Aspirina y diabetes, objeto de estudio de una investigación de la UMA



Hasta ahora, según los expertos, tomar una aspirina al día, especialmente los pacientes diabéticos con problemas cardiovasculares, actuaba como tratamiento preventivo frente al riesgo de trombos. Sin embargo, un estudio liderado por profesores de la Universidad de Málaga, José Antonio González Correa y José Pedro de la Cruz, ha evidenciado que en casi un 40% de los casos analizados no es efectivo.

Los Investigadores del Departamento de Farmacología de la UMA han dado un paso más en el estudio de los beneficios del ácido acetilsalicílico (AAS) en la recurrencia de trombosis. “Todavía estamos obteniendo los primeros resultados, pero si los trasladamos al plano general, podemos constatar que en torno a un 40% de la población responde deficitariamente a la aspirina como agente antiagregante”, explican los profesores González Correa y De la Cruz.

Se trata de un proyecto científico, aún en desarrollo, que cumple su primer año. Los investigadores ya han analizado a casi 150 pacientes procedentes de atención primaria, de los más de 1.300 que se valorarán finalmente. Asimismo, los efectos de la aspirina en pacientes no diabéticos también son considerados en esta investigación. El objetivo, detectar si la diabetes en sí es un factor que complica la respuesta ante la aspirina.

¿La respuesta del paciente se puede modificar?

La siguiente fase de este estudio se ocupará de investigar si la respuesta del paciente se puede modificar. “Lo que queremos averiguar es si cambiando la dosis o repartiendo en dos administraciones la aspirina que toma el paciente, también se puede variar el efecto que provoca”, declaran los expertos.

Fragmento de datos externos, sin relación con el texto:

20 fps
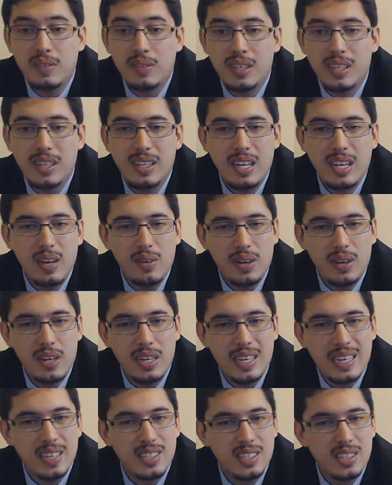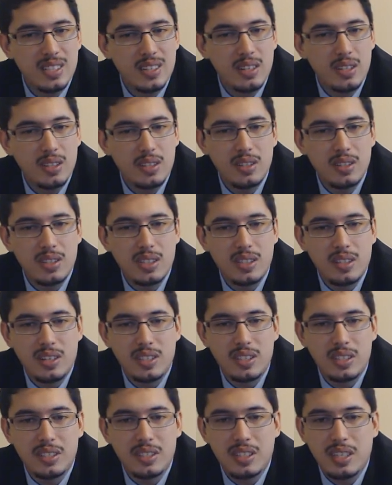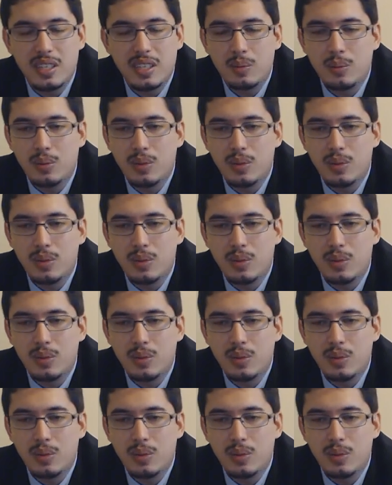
even though he is showing good signs, as I said,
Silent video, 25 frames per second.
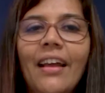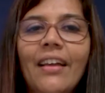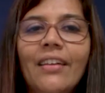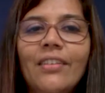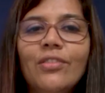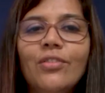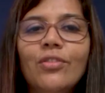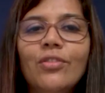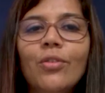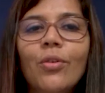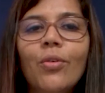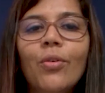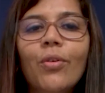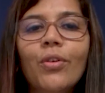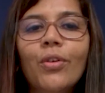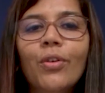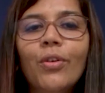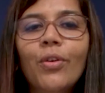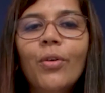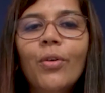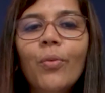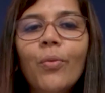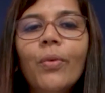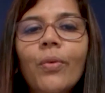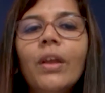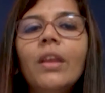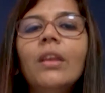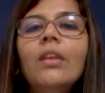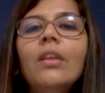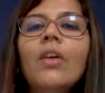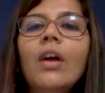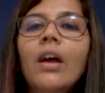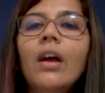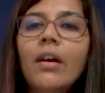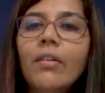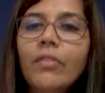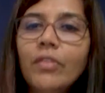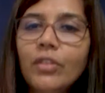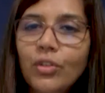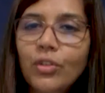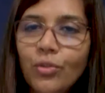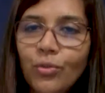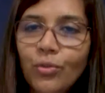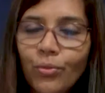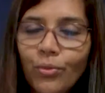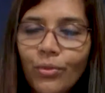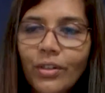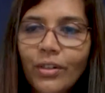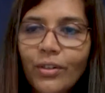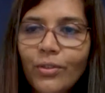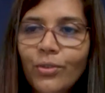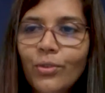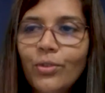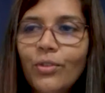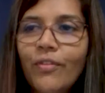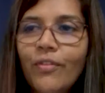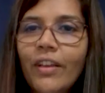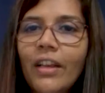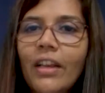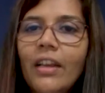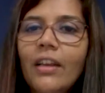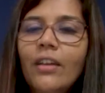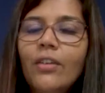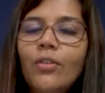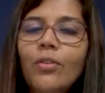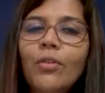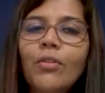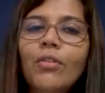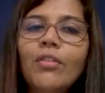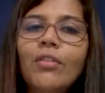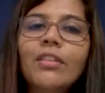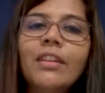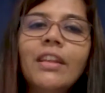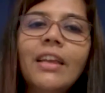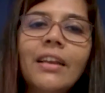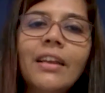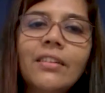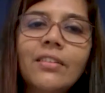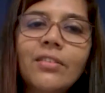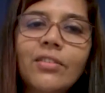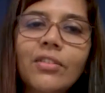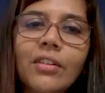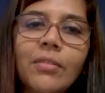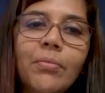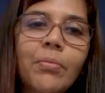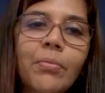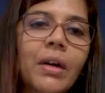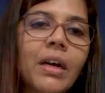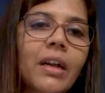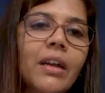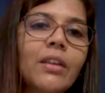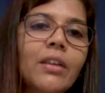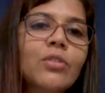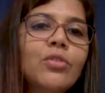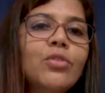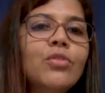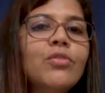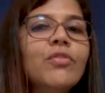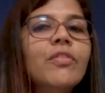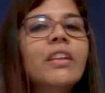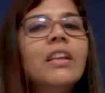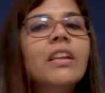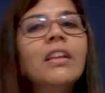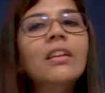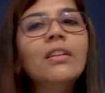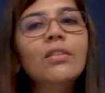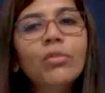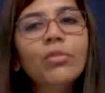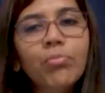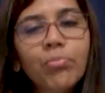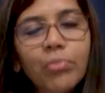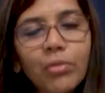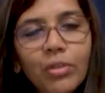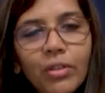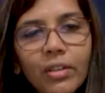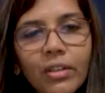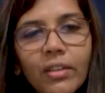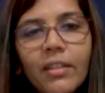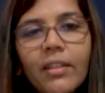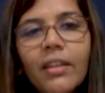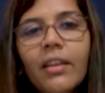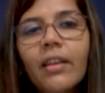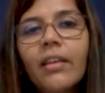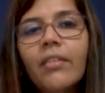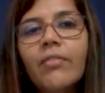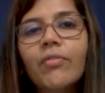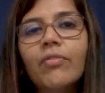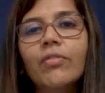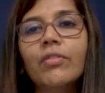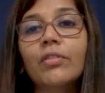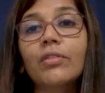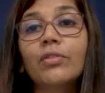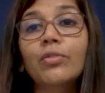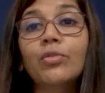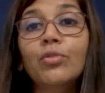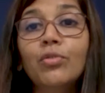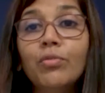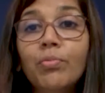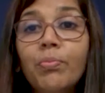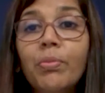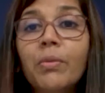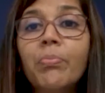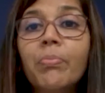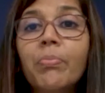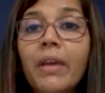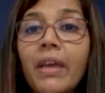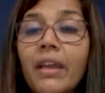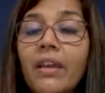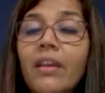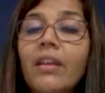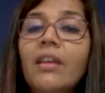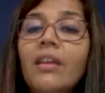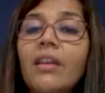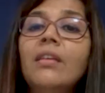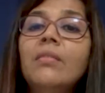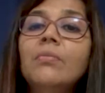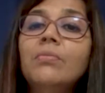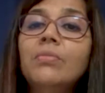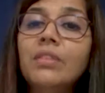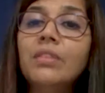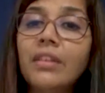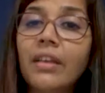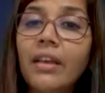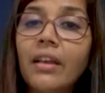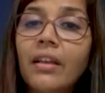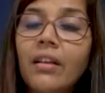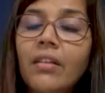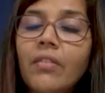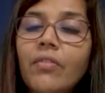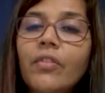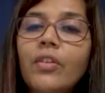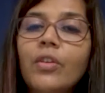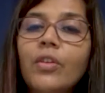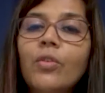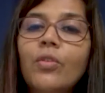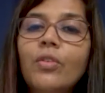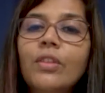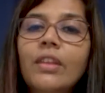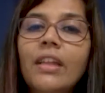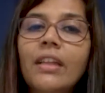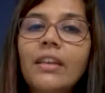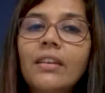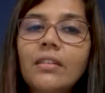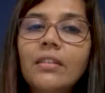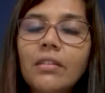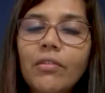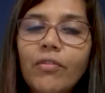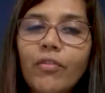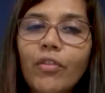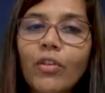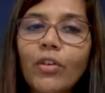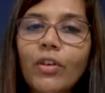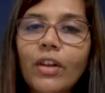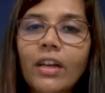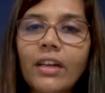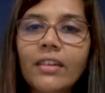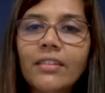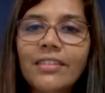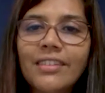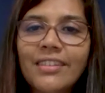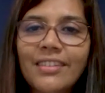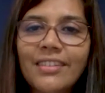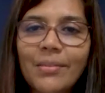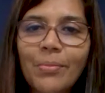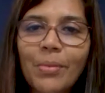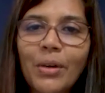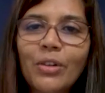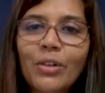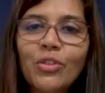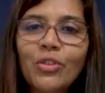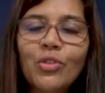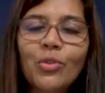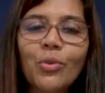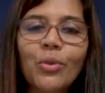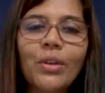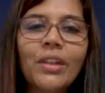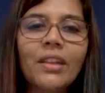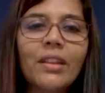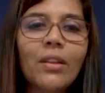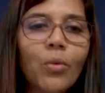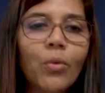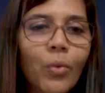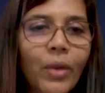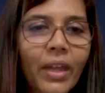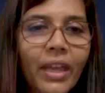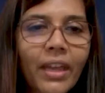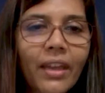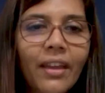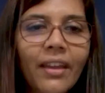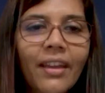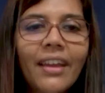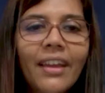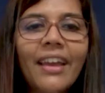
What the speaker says: So, when you have a shooter who's willing to go the extra mile, who's willing to put in the effort, who's preparing himself, then for us, it's about showing the way.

Otra de las líneas del I+D+i de estos científicos es demostrar cómo el consumo diario de hidroxitirosol, un polifenol presente en el aceite de oliva virgen extra, reduce los problemas vasculares derivados de la diabetes mellitus. Este es un proyecto pionero que ya ha pasado la fase experimental y el próximo año continuará con un ensayo clínico. “Lo que nos interesa es qué componente del aceite de oliva virgen extra está relacionado directamente con el beneficio cardiovascular”, señalan.